Sem juridiquês, isso quer dizer que: se a criança não demonstrar alteração no seu comportamento, nem marcas de violência, quando retornar da casa do pai, bem como nunca reclamar de maus tratos da madrasta, sinto muito, a mãe não poderá impedir essa convivência. E, além disso, cuidado com as acusações sem provas e sem fundamentos, que podem resultar em alienação parental (toda interferência na formação psicológica da criança ou do adolescente promovida ou induzida por um dos pais).

Como sabemos, é comum que as crianças não gostem, a princípio, do novo companheiro ou companheira do pai ou da mãe. Mas, é importante lembrar que devemos tomar cuidado para não cair no conceito de um “não gostar” gratuito.

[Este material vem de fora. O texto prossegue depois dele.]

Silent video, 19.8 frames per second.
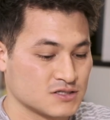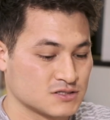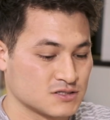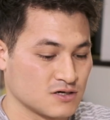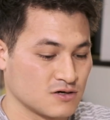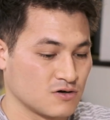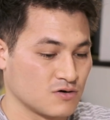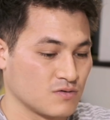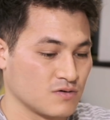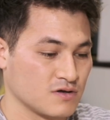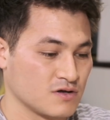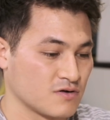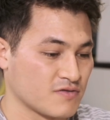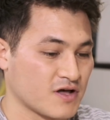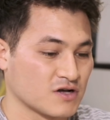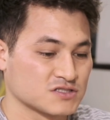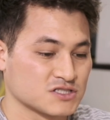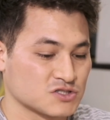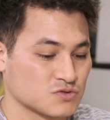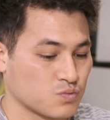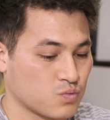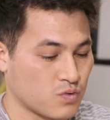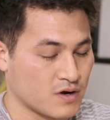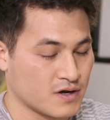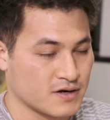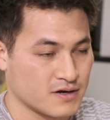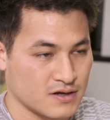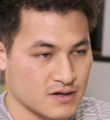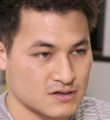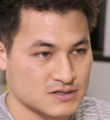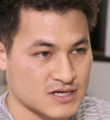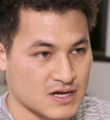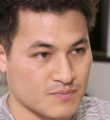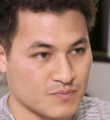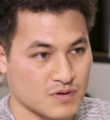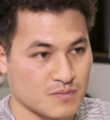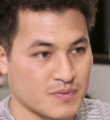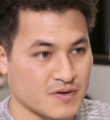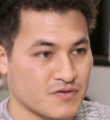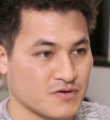So, you know, that was just one
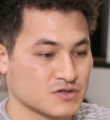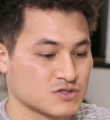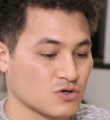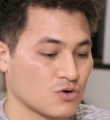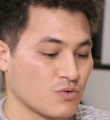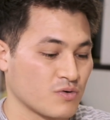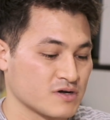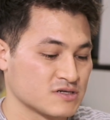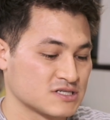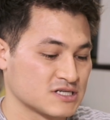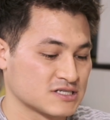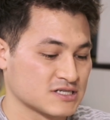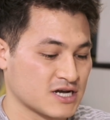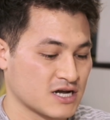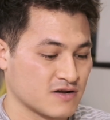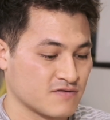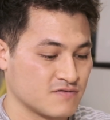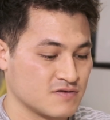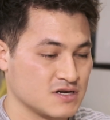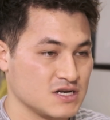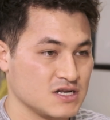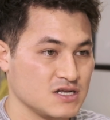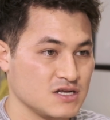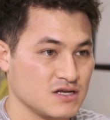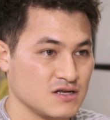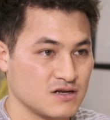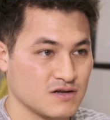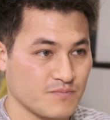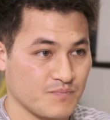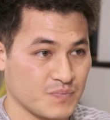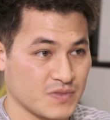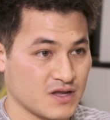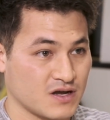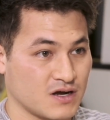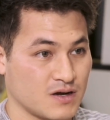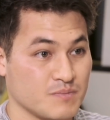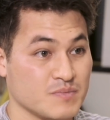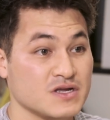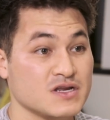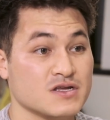example, but there's always this kind of need,
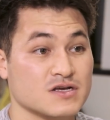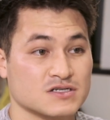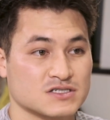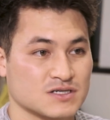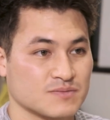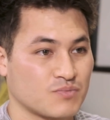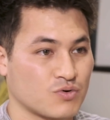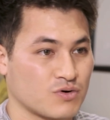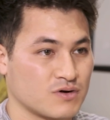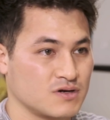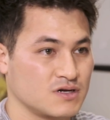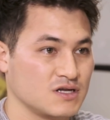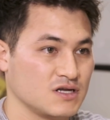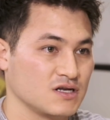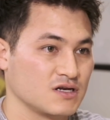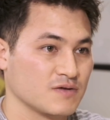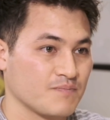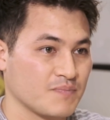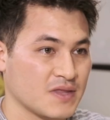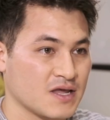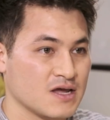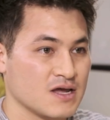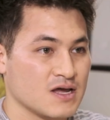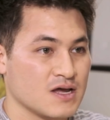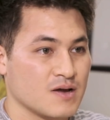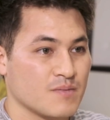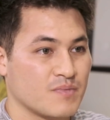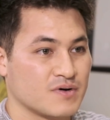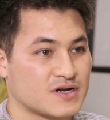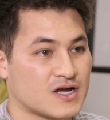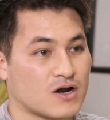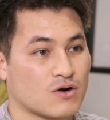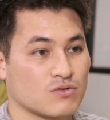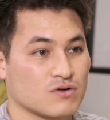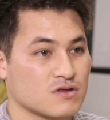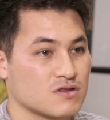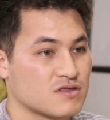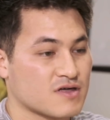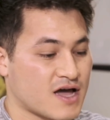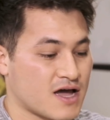media support need. But not
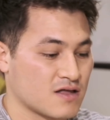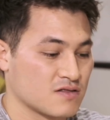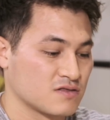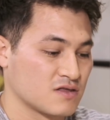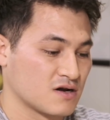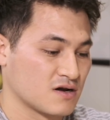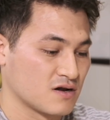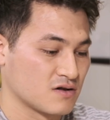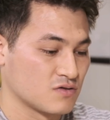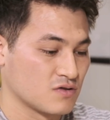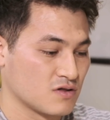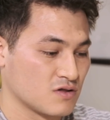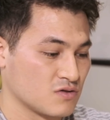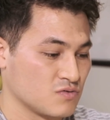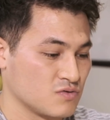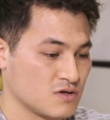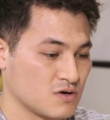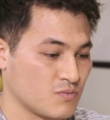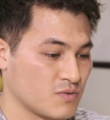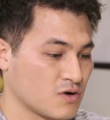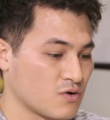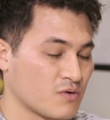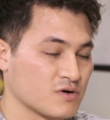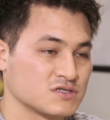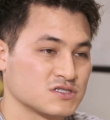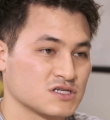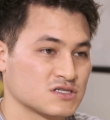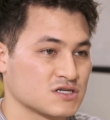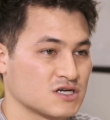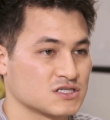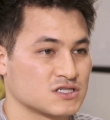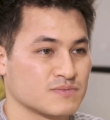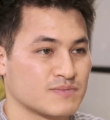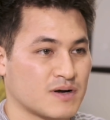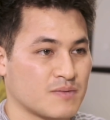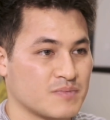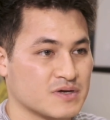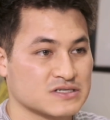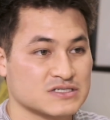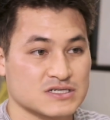only that, then, you know, we always discussed
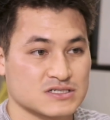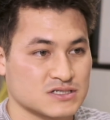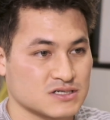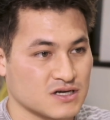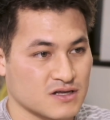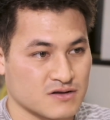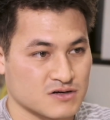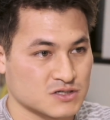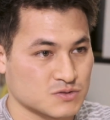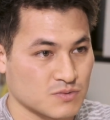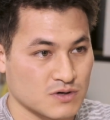about business together as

Outra situação hipotética para o tema de hoje:

AMAMENTOU A MINHA FILHA SEM A MINHA PERMISSÃO!

A atual mulher do meu ex-marido, que acabou de ser mãe, amamentou a minha filha de 2 anos, sem a minha autorização. O que posso fazer?

Inicialmente é importante salientar que a Sociedade Brasileira de Pediatria, NÃO recomenda a chamada alimentação cruzada (quando uma mãe amamenta o filho de outra mulher, que não tem leite suficiente ou enfrenta alguma dificuldade no aleitamento), uma vez que podem trazer perigos à criança, mediante a transmissão de doenças.

Além disso, a amamentação é um direito e um vínculo EXCLUSIVO da mãe com o filho, no qual ninguém poderá se meter, inclusive o pai ou a madrasta.

Caso a madrasta não pare de amamentar a enteada, mesmo após uma tentativa conciliatória, por meio de um diálogo informal com a mesma, o próximo passo é fazer uma notificação extrajudicial à madrasta, para que se abstenha de “dar leite” a sua enteada. Por fim, não surtindo efeito o solicitado oficial, o melhor caminho é socorrer-se ao Poder Judiciário para que a regra de convivência entre a filha e seu pai seja revisada, para que seja proibida a amamentação pela madrasta à criança, sob pena de que as visitas sejam assistidas, caso a amamentação sem a devida autorização continue.

Concluindo, o mais importante depois da separação dos pais é a busca pelo melhor interesse dos filhos, o que inclui o direito dos filhos a convivência familiar, inclusive com a companhia do padrasto ou madrasta, mesmo que não seja do agrado dos genitores, uma vez que, o que deve ser preservado é o bem-estar do menor e não a vontade dos pais.

Você concorda que a madrasta conviva com o seu filho e também o amamente?